As it scrambles to maintain basic services, the Ugandan Health Ministry has proposed collapsing drop-in centers into the routine outpatient services offered at government-run hospitals. The proposal alarmed advocates, who worry that it indicates a lack of understanding about why—and for whom—the drop-in centers were created in the first place.
Richard Lusimbo, who runs the Uganda Key Populations Consortium, an advocacy organization for vulnerable groups, requested an emergency meeting with Health Ministry officials after they announced the plan. He told Foreign Policy that he returned with assurances that they understood the “need to ensure that there’s protection for community interventions.” But without specialized drop-in centers, there is a risk of “discrimination, isolation, and deterrence from receiving services,” he said. “For LGBTQ, sex workers, and people who inject and use drugs, lives are at stake.”

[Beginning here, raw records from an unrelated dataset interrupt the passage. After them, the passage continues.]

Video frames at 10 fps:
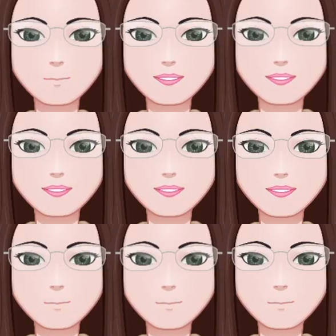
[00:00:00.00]
on the ones
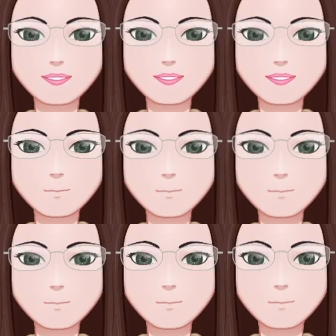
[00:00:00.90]
she knew
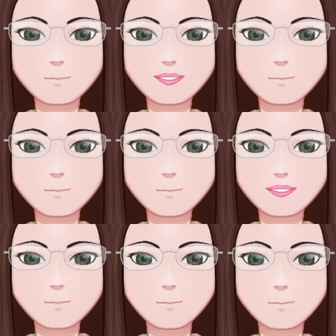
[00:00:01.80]
was going to be
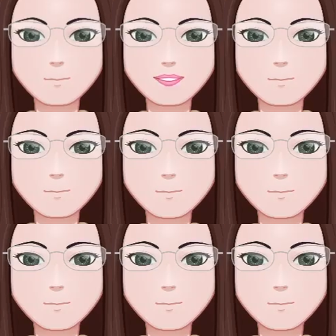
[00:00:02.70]
cloth stitch ones,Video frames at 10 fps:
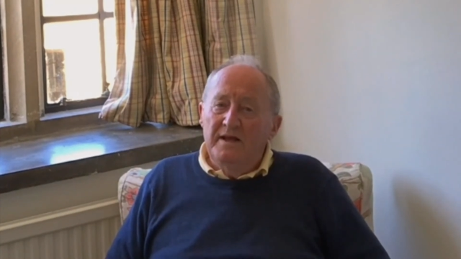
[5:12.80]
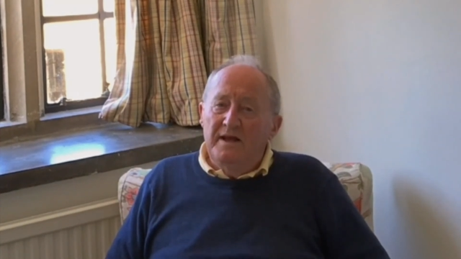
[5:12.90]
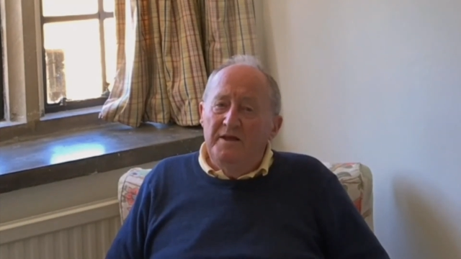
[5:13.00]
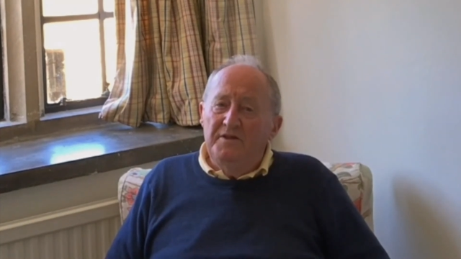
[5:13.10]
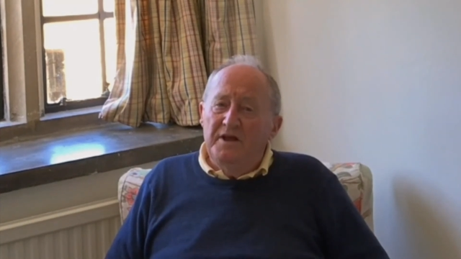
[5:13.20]

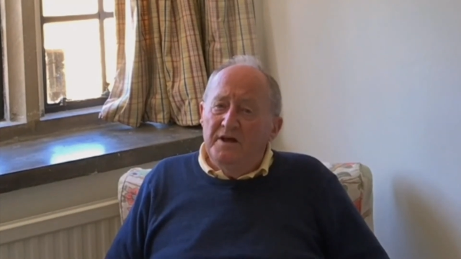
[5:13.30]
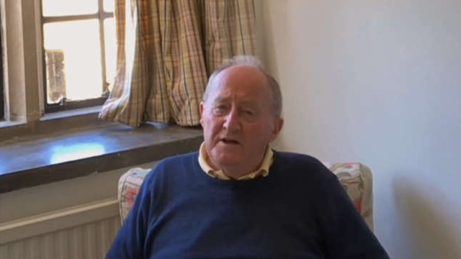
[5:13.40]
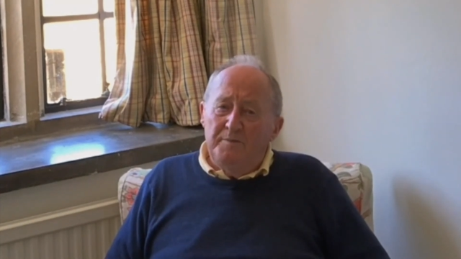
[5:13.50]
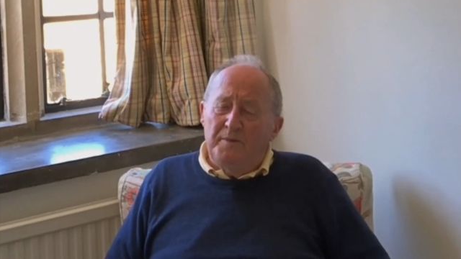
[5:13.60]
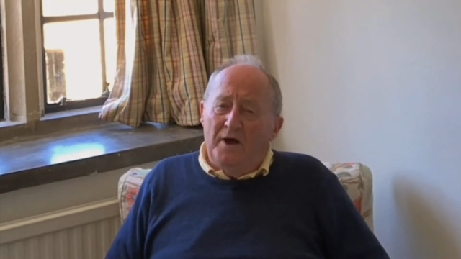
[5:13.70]
In the
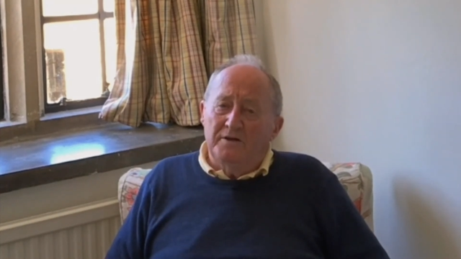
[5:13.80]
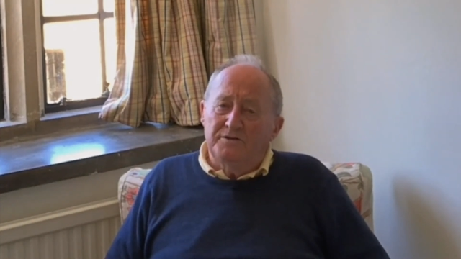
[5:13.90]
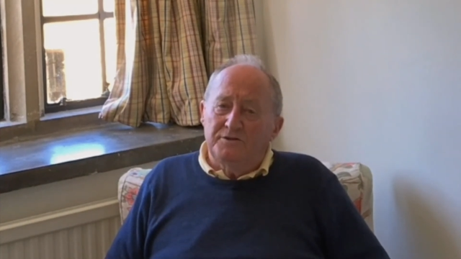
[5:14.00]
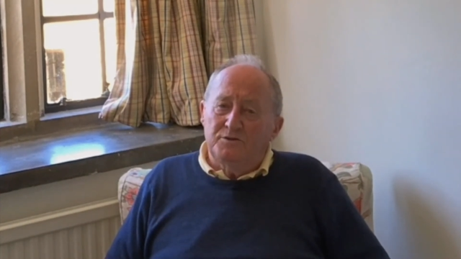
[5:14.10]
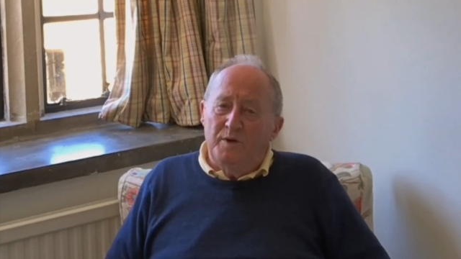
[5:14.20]
early part
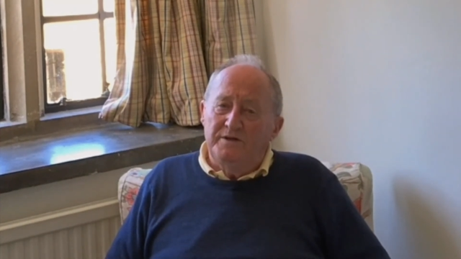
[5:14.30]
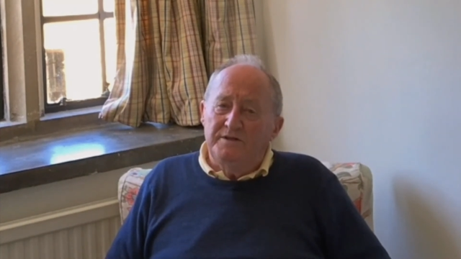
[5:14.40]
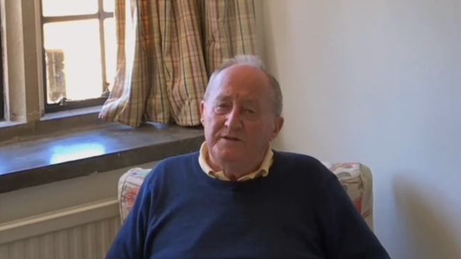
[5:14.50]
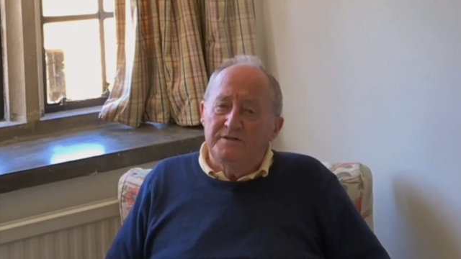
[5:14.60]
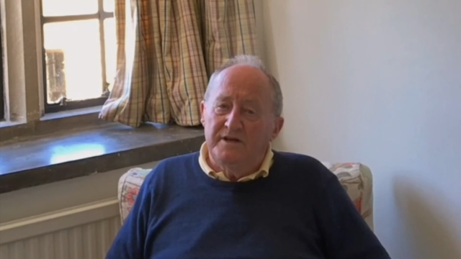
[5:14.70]
of the
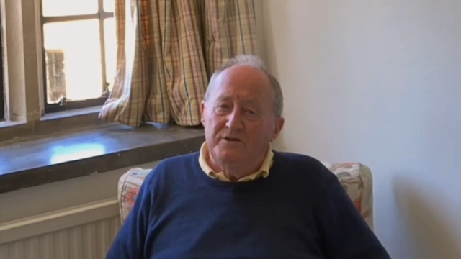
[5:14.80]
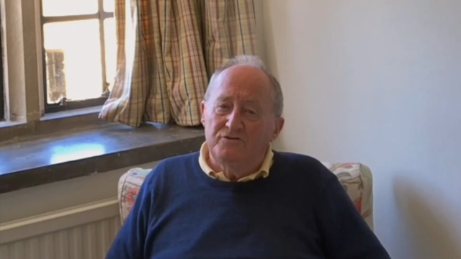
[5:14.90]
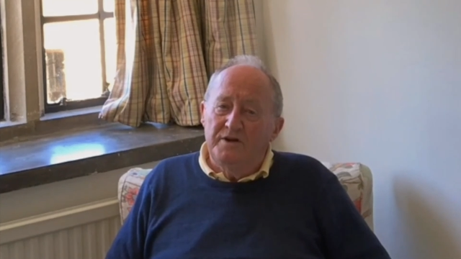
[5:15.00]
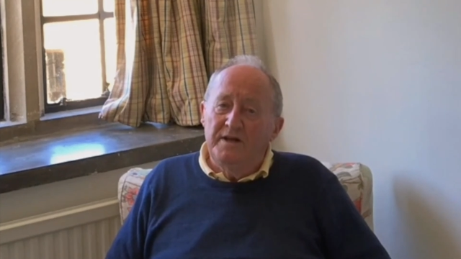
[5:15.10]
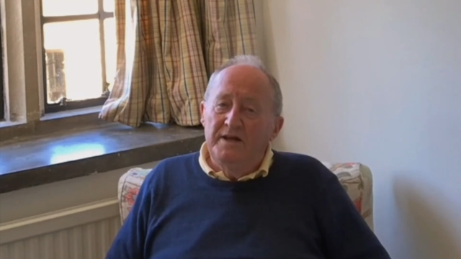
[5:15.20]
20th
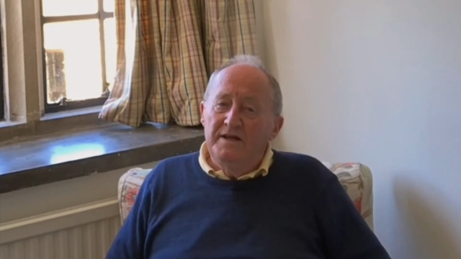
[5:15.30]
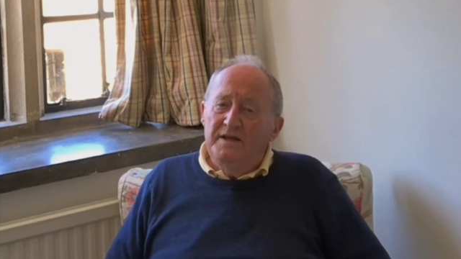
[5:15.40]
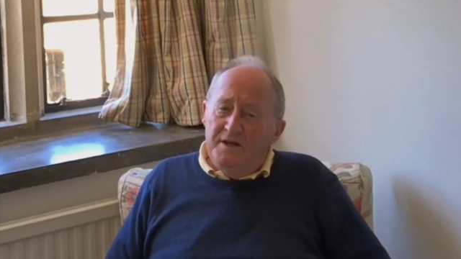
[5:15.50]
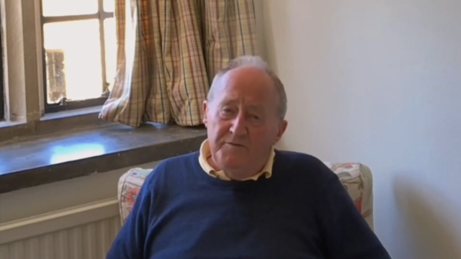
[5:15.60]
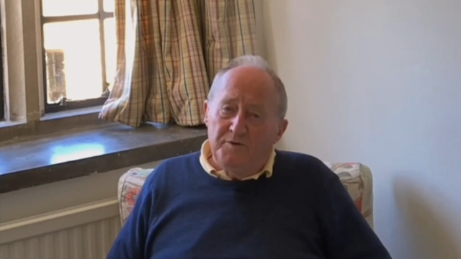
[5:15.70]
century,
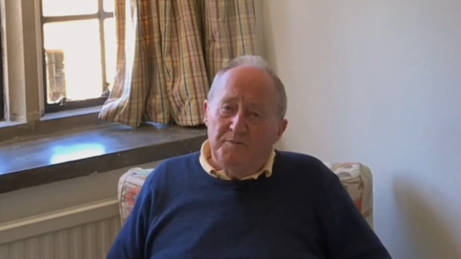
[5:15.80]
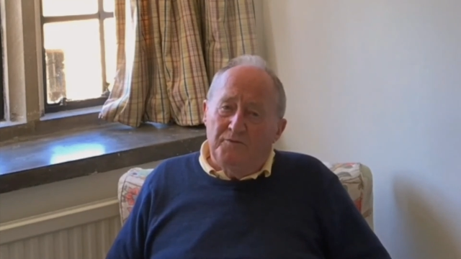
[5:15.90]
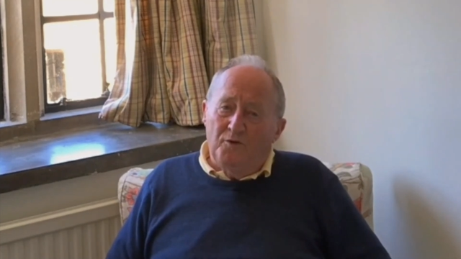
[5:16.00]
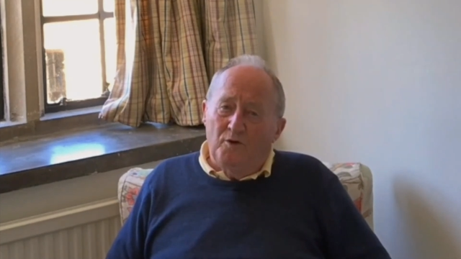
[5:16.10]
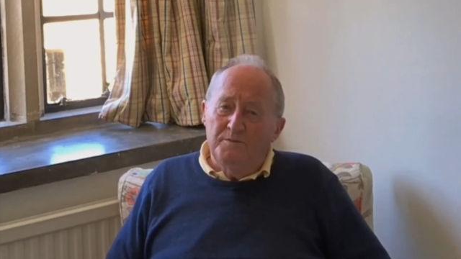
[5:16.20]
even
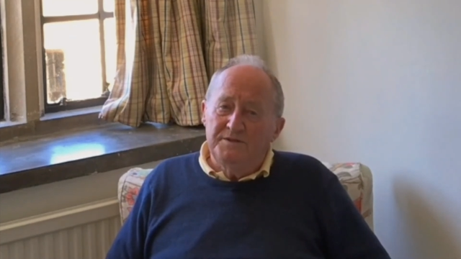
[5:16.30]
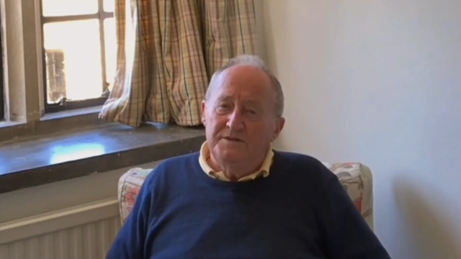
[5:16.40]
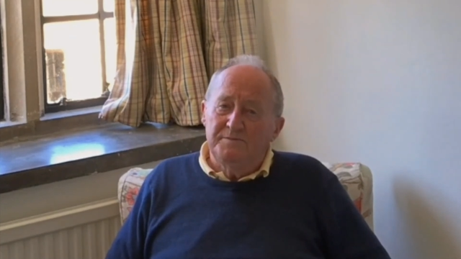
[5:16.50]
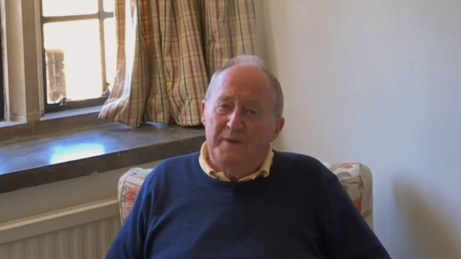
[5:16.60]
before Mrs.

Advocates continue to press the Health Ministry to request emergency funds to help fill at least some of the gaps. Ministry officials did not respond to a request for comment.
Community leaders are not sure where else they can turn. There is now a sense that they have been abandoned to a time before PrEP or HIV treatment.
“We have survived on American support,” said Macklean Kyomya, who runs a health program for sex workers in Kampala. “We are not sure what we did to Trump. We are not sure whether this is a mission intended to sweep us away.”